In this project you will implement a machine learning-based method to detect fraud in the biomedical literature, which consists of over 30 million publications extracted from PubMed and PubMed Central. The method that you will develop during this project should be able using the text and metadata from these publications, to detect those amongst them originating from known “paper mills” (papers by different authors and affiliations that all appear to have been generated by the same source), and potentially detect yet unknown “paper mills” using clustering techniques. Succeeding in developing this method would allow the generation of a list of publications which should not be text mined, when searching for associations between biological entities in the scientific literature. This information will then be integrated in the text-mining pipeline that is used to update databases like STRING and DISEASES, which serve thousands of scientists every day.

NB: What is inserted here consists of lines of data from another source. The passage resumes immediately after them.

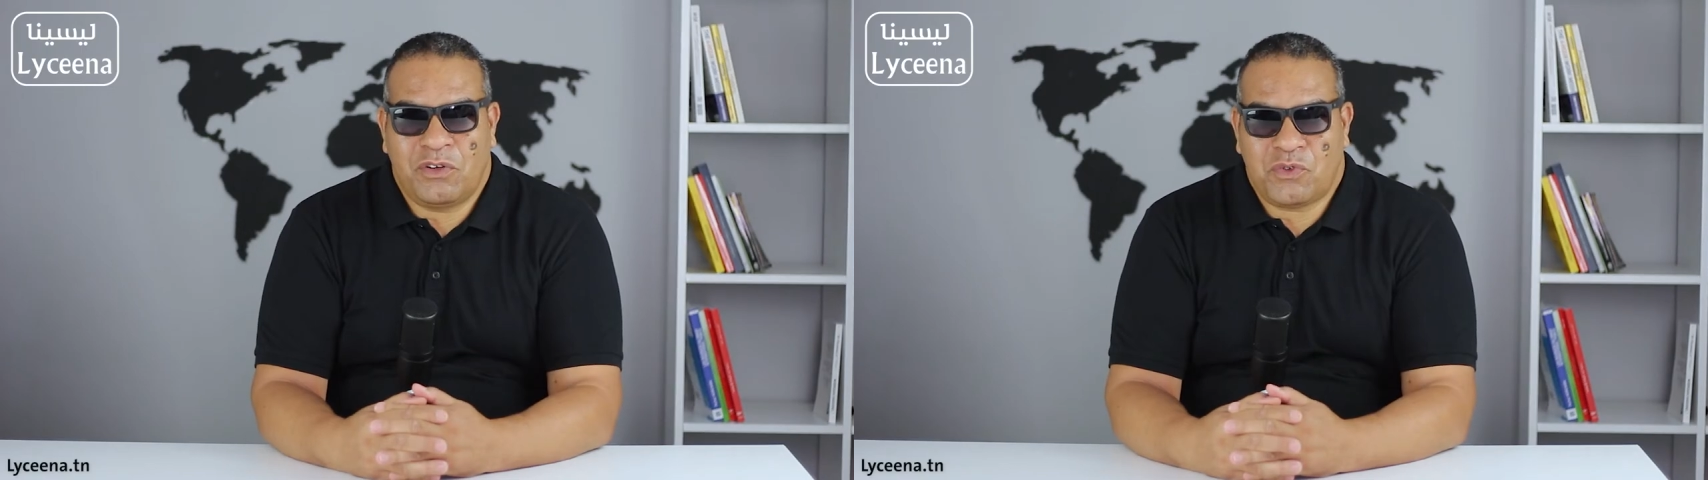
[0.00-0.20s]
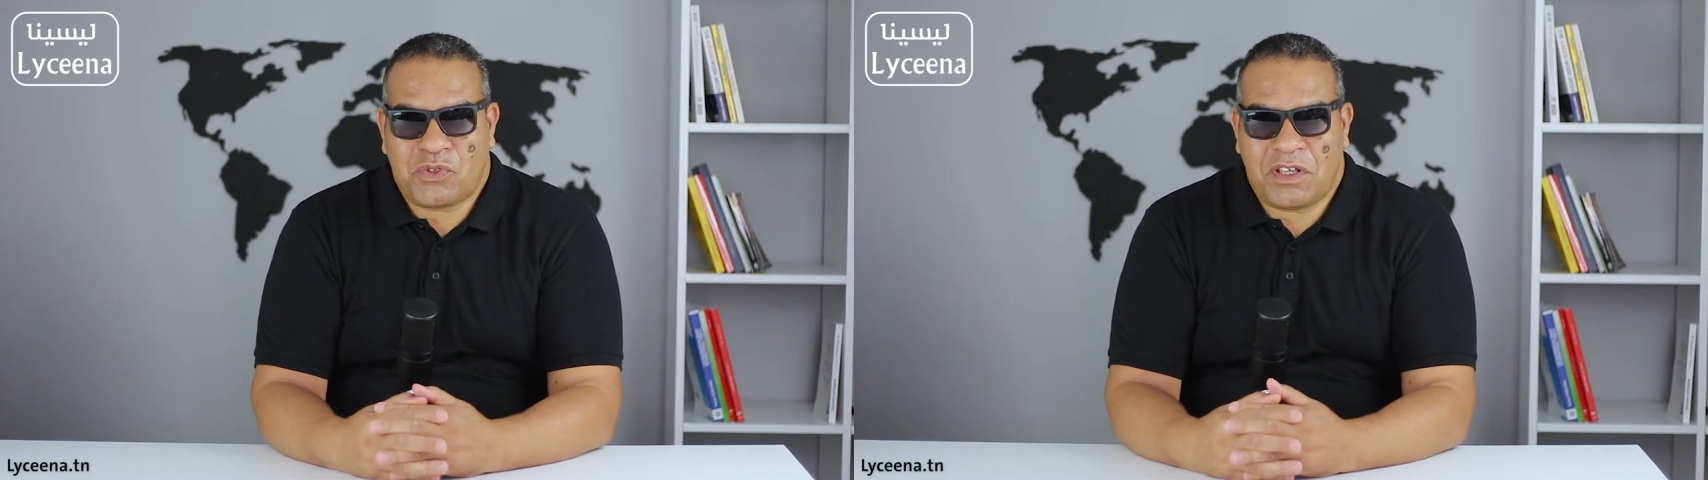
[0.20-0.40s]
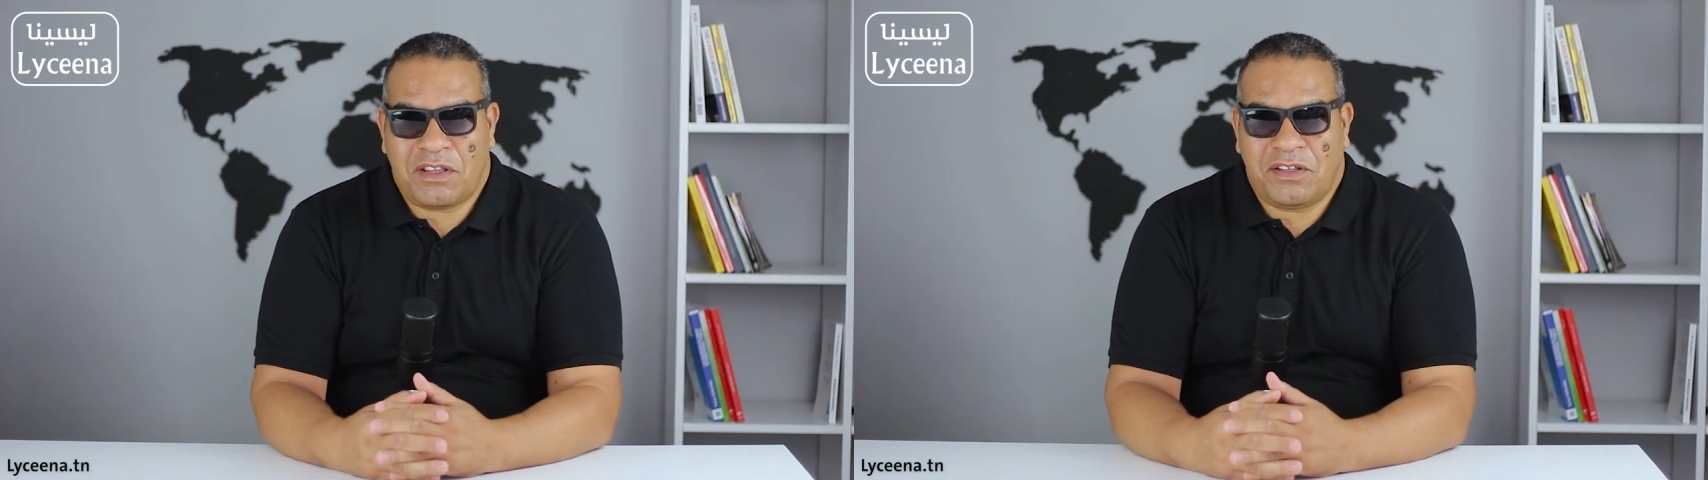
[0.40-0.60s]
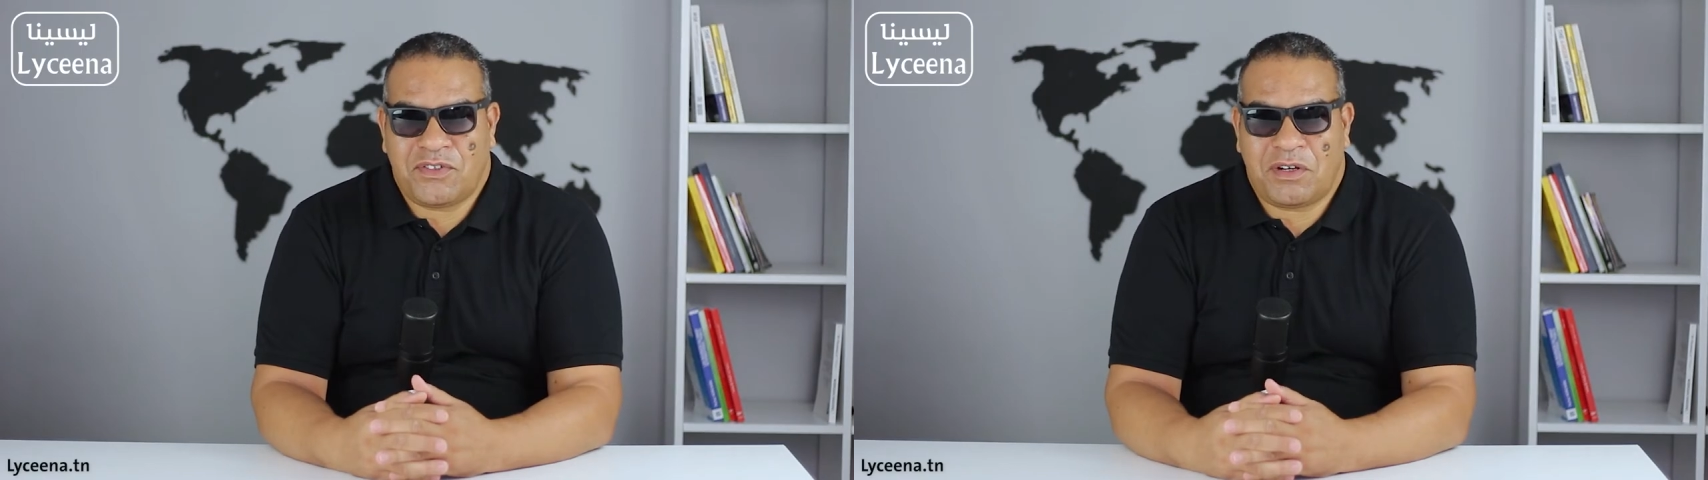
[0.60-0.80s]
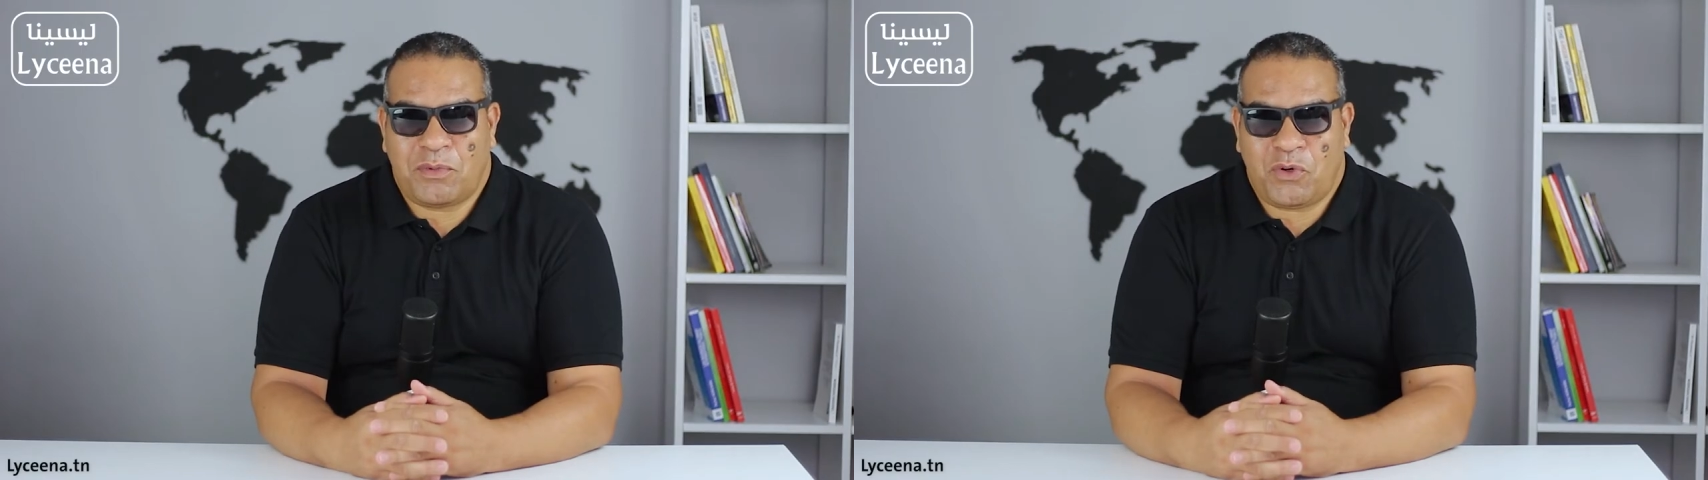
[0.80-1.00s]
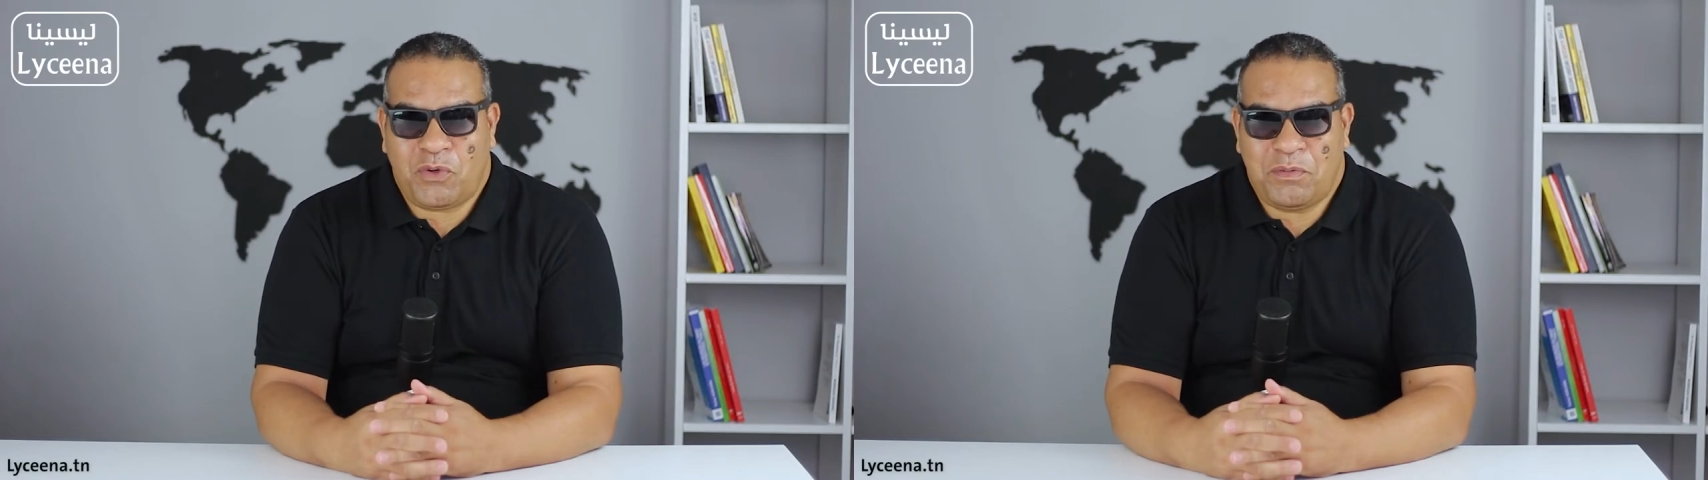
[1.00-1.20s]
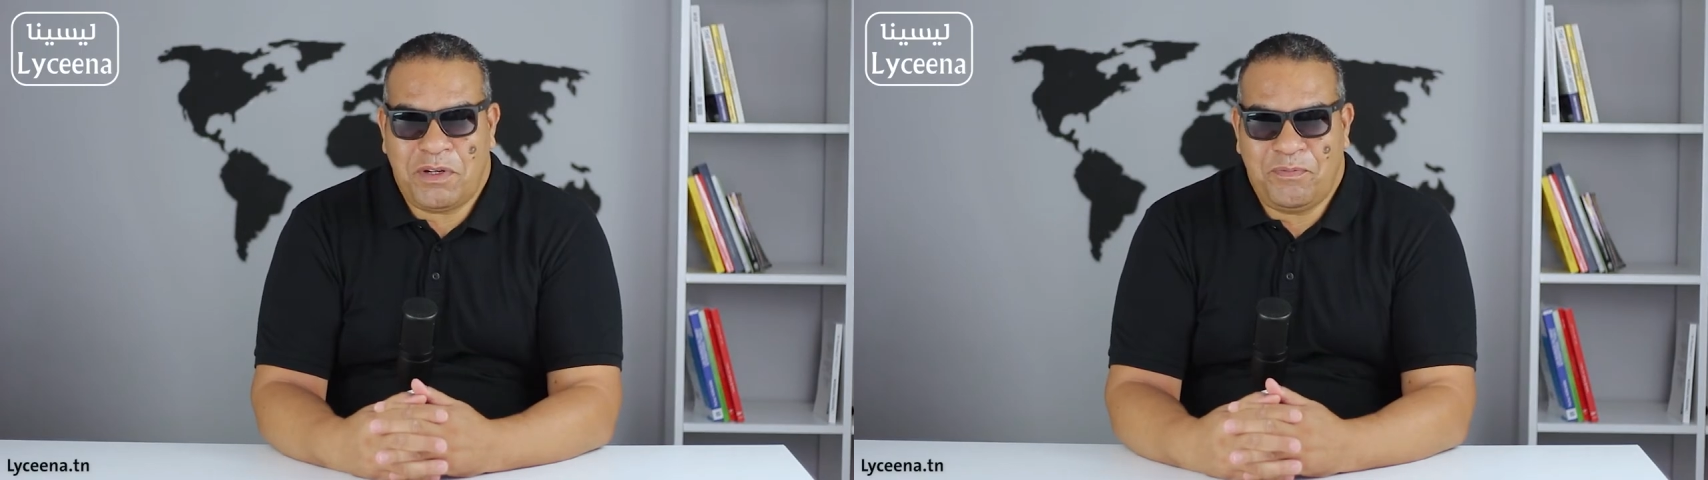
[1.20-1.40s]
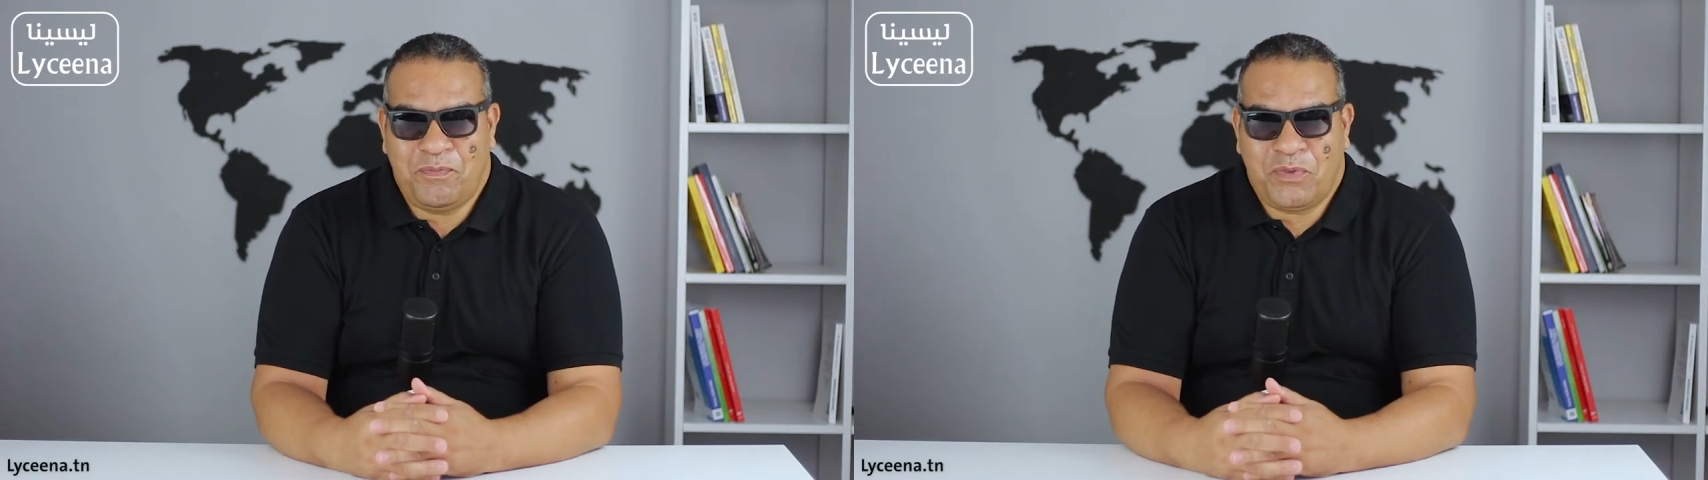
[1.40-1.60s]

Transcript: الأستاذ لازر مرحومة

BERT-based context-aware classifier for biomedical relation extraction
Relation extraction (RE) is a natural language processing task aiming to extract relationships between pairs of entities from a corpus of text that could be either general or domain-specific. Three main approaches for this task are rule-based, unsupervised and supervised RE. The supervised approach has been shown to perform better than rule-based and unsupervised approach. However, the downside of this approach is that it needs large amounts of annotated training data, which can be costly or unfeasible, depending on the context. To mitigate this problem, distant supervision was proposed for training set generation. A recent study has demonstrated that a logistic classifier trained from distantly supervised data set can outperform the baseline unsupervised model in identifying disease-gene and tissue-gene associations. Thus, there is support for the use of distant supervision in biomedical relation extraction. However, there is room for further improvement of the approach for some types of relationships e.g. tissue-gene associations, which is the main goal of this study. For this task, you will use the recently developed bidirectional encoder representation from transformers (BERT) to generate embeddings. This approach has some advantages over fastText’s extension of word2vec embeddings that was used by Junge and Jensen. Embeddings from BERT can contain the context information of the whole sequence unlike those from word2vec, which has limited-context window. Furthermore, BERT embeddings can be fine-tuned for this task by extending BERT with a simple output layer unlike word2vec embeddings, which needs an additional task-specific neural network.